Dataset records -

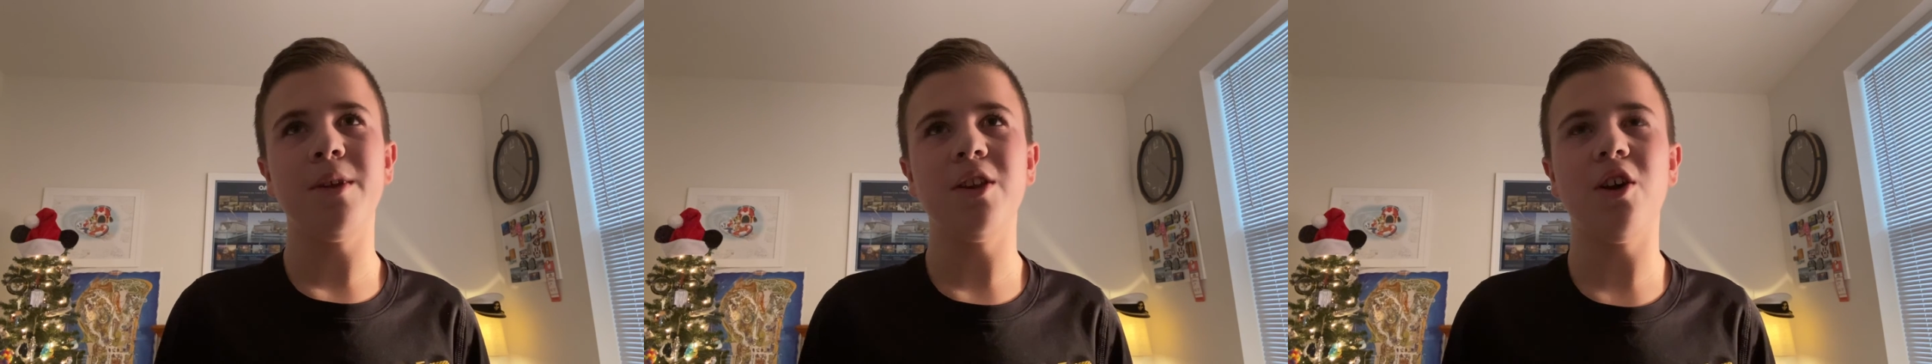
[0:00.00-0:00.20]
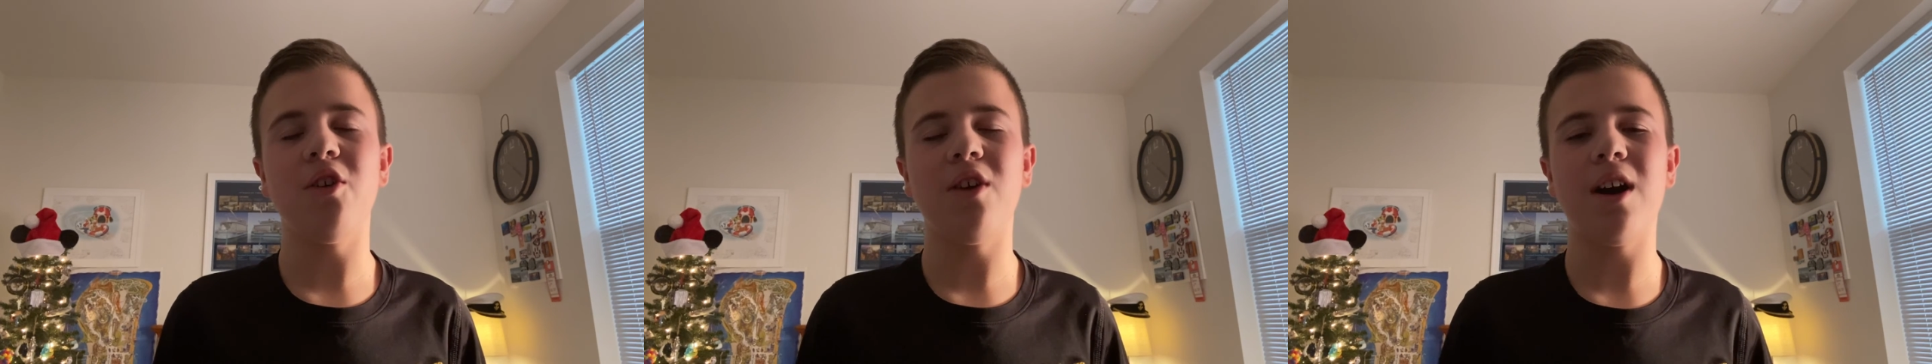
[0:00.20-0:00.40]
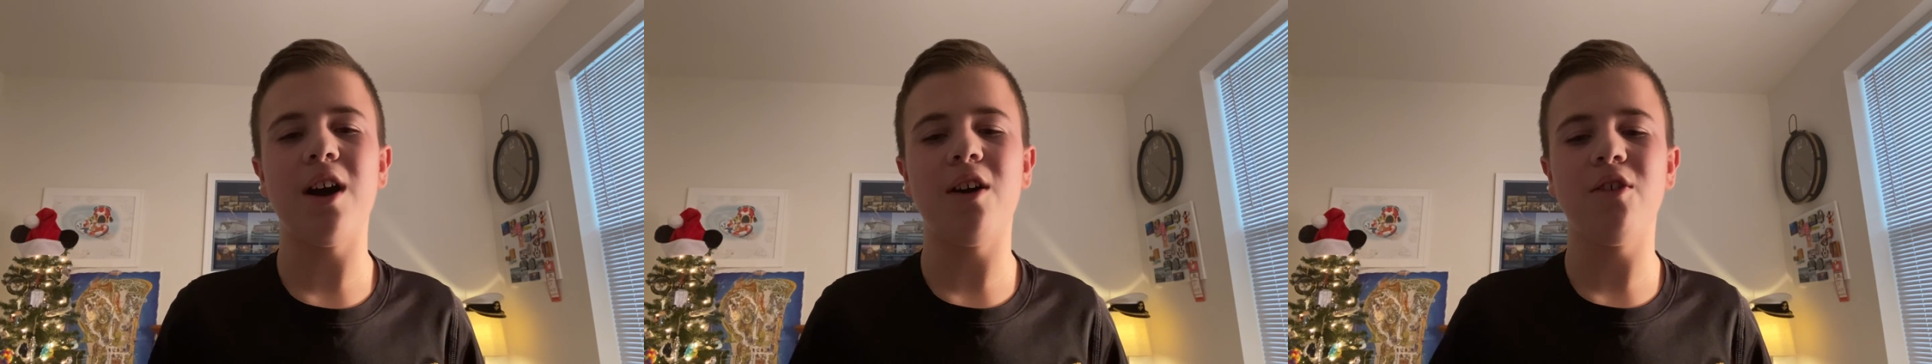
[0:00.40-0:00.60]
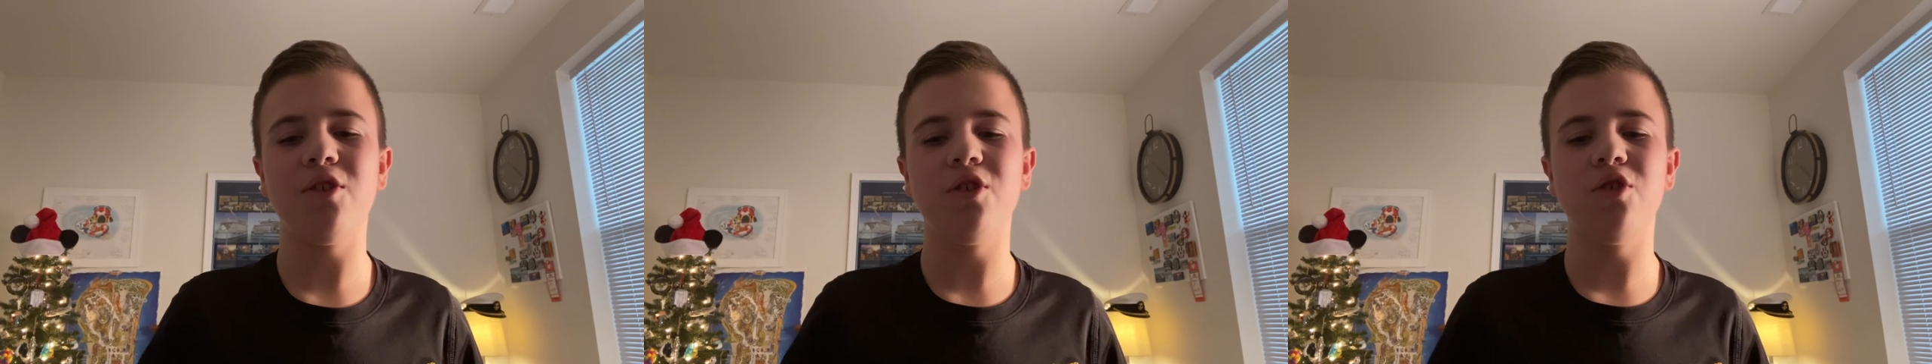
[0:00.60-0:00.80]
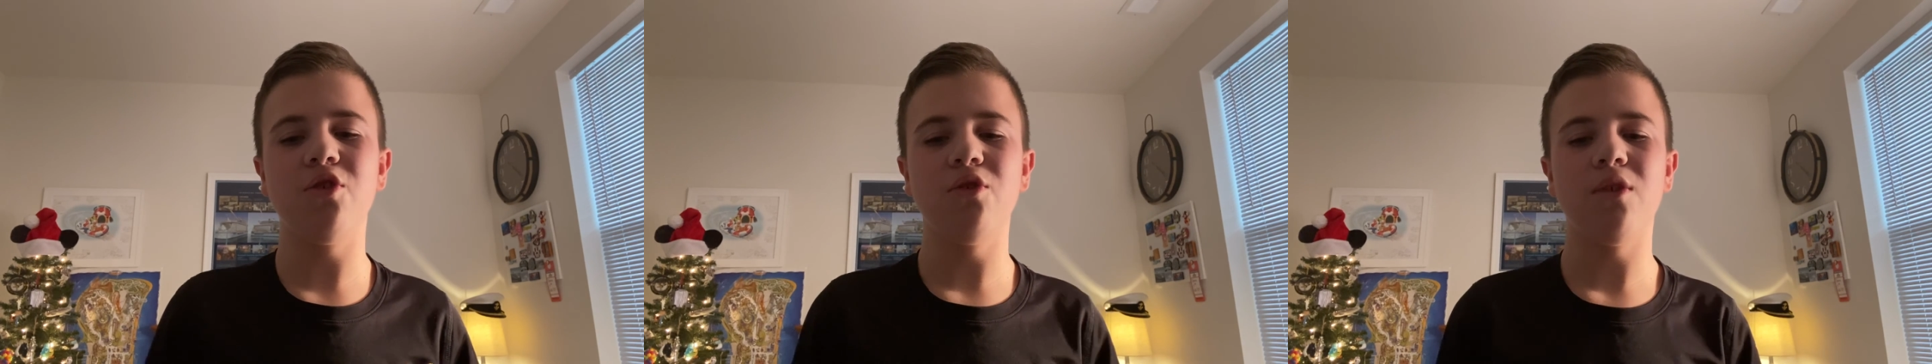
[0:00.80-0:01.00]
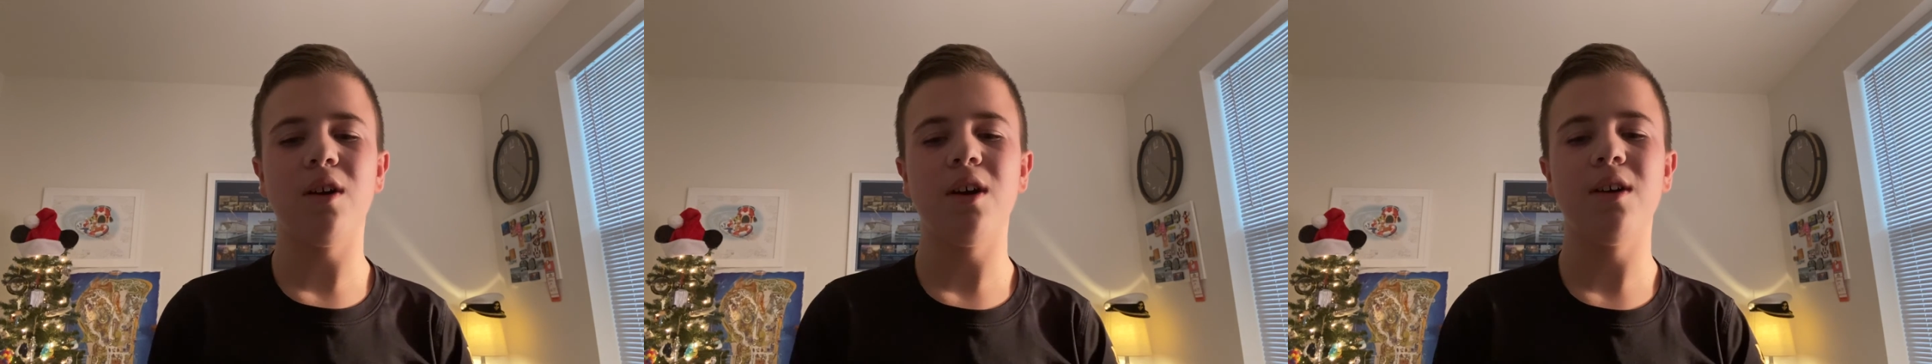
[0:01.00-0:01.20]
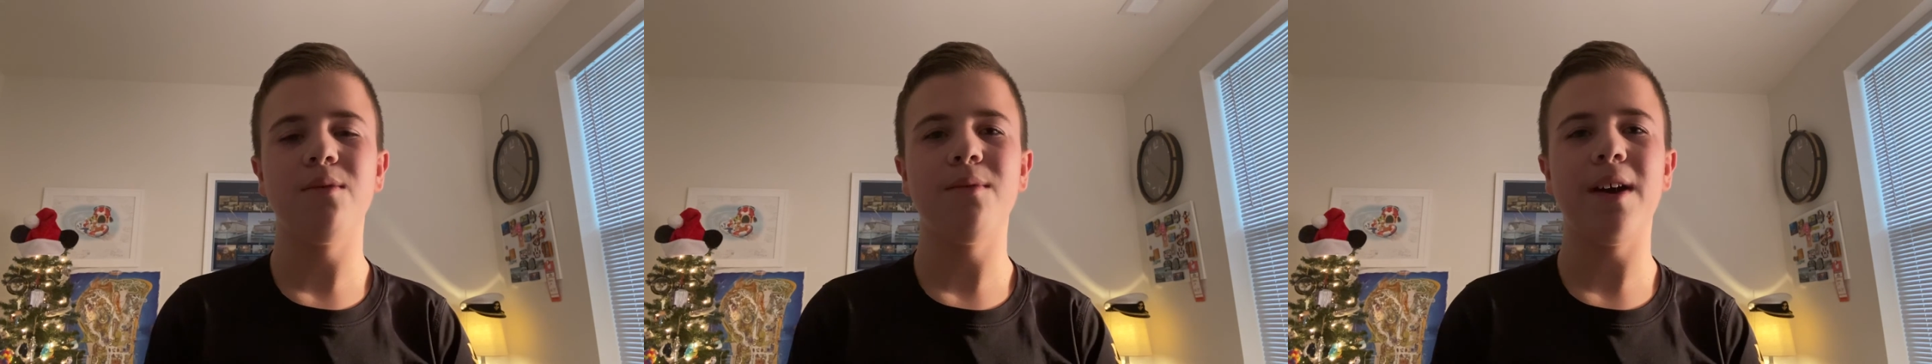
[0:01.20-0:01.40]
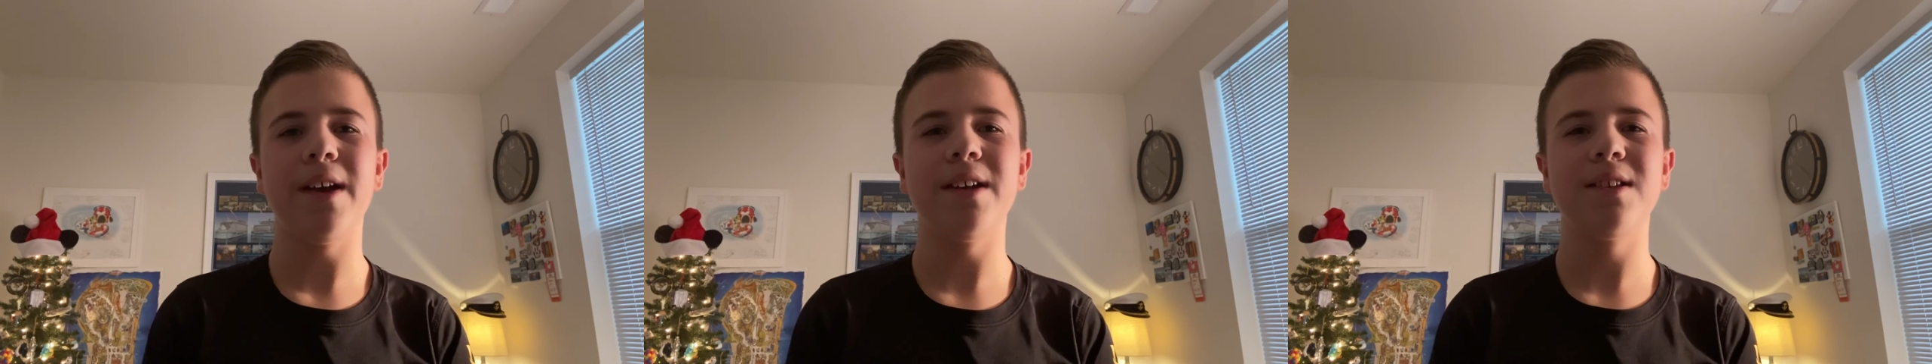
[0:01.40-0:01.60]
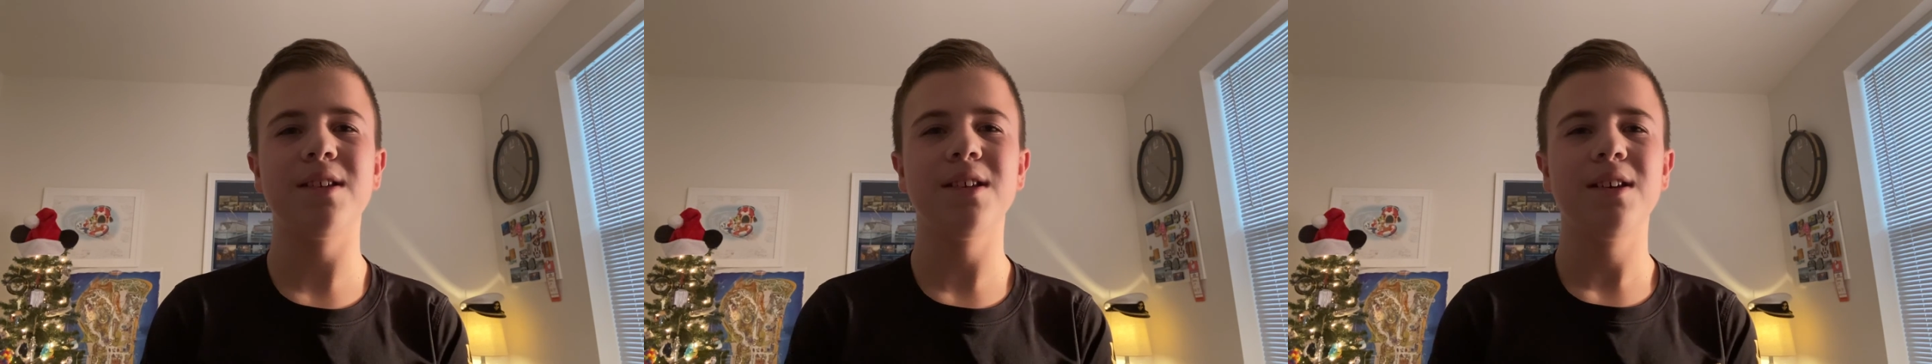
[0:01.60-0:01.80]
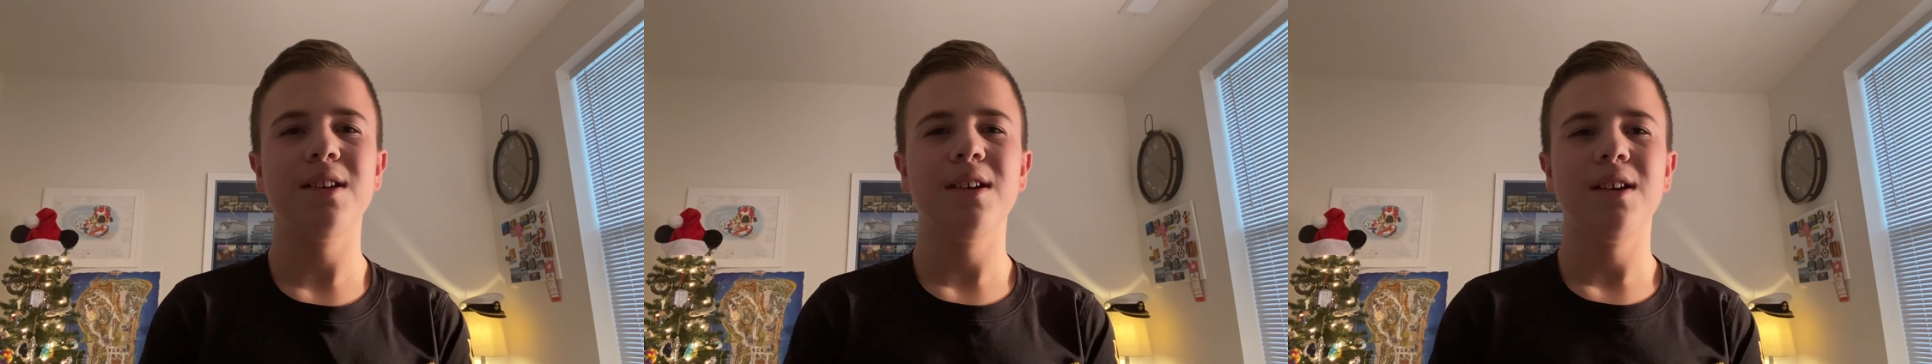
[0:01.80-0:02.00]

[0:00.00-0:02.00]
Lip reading: me know how you liked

EXERCISE AIM - Reproduce each line above exactly, but not a single picture.

WRITTEN SOLUTION -
[0:00.00-0:00.20]
[0:00.20-0:00.40]
[0:00.40-0:00.60]
[0:00.60-0:00.80]
[0:00.80-0:01.00]
[0:01.00-0:01.20]
[0:01.20-0:01.40]
[0:01.40-0:01.60]
[0:01.60-0:01.80]
[0:01.80-0:02.00]

[0:00.00-0:02.00]
Lip reading: me know how you liked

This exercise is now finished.